On March 7, when Zhong Zhenyu of the Beijing Biodiversity Conservation Research Center took students birdwatching in Nanhaizi Milu Park, they spotted 12 mute swans and three whooper swans gliding into the lake. They also saw more than 20 tundra swans busy catching fish and shrimps in the water from a distance.
Mute swans, whooper swans, and tundra swans are the three kinds of wild swans that can be seen in Beijing. Among them, the mute swan is the rarest wild swan in China, with only about 3,000 in the country total.
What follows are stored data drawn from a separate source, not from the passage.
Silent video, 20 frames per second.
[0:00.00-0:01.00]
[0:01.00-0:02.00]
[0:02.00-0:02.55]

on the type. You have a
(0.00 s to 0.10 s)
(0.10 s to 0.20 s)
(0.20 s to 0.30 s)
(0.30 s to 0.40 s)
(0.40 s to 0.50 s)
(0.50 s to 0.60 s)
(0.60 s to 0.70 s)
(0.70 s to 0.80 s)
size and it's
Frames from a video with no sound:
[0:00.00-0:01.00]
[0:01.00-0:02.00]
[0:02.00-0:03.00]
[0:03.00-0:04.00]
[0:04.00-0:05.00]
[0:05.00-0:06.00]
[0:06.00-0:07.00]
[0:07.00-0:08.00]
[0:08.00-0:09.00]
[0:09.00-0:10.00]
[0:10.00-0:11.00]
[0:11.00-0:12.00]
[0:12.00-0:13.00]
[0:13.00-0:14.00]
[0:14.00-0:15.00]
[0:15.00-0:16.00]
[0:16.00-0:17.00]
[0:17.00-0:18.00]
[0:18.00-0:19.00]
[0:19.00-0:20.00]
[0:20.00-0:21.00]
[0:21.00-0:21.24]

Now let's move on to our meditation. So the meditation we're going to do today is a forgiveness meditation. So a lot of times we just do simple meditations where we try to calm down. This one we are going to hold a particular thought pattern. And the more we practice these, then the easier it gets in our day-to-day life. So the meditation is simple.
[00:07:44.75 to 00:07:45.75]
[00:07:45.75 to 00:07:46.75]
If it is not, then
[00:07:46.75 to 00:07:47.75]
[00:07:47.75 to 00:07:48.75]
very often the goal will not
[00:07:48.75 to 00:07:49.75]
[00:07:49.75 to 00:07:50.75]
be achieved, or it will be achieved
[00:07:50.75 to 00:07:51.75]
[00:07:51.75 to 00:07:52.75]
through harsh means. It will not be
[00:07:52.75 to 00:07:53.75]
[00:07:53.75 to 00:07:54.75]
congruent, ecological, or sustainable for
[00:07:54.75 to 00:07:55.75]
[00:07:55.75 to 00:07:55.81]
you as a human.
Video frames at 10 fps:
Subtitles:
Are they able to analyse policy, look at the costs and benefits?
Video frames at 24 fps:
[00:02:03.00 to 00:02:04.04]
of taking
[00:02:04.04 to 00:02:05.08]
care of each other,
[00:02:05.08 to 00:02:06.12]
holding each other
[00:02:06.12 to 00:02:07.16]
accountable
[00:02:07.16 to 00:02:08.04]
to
They are also a second-class nationally-protected animal.
"Yizhuang launched a special survey on local biodiversity in May 2021. In less than a year's observation, the center has recorded more than 120 species of wild birds in Nanhaizi, more than 20 of which are on the National List of Protected Wild Animals," Zhong said.
According to Zhong, the swans have been spotted in the Nanhaizi area since 2016. The number has increased since then.
Zhang Zhiming, director of the Wildlife and Wetland Protection Department of the Beijing Municipal Forestry and Parks Bureau, said that the more than 10 "swan lakes" in Beijing were illustrative of Beijing's continuous improvement of the urban ecological environment.
In recent years, the capital's wild animal population, including migratory birds, has grown gradually. Every spring, a large number of migratory birds fly over and through the city, making it one of the most biologically diverse capitals in the world.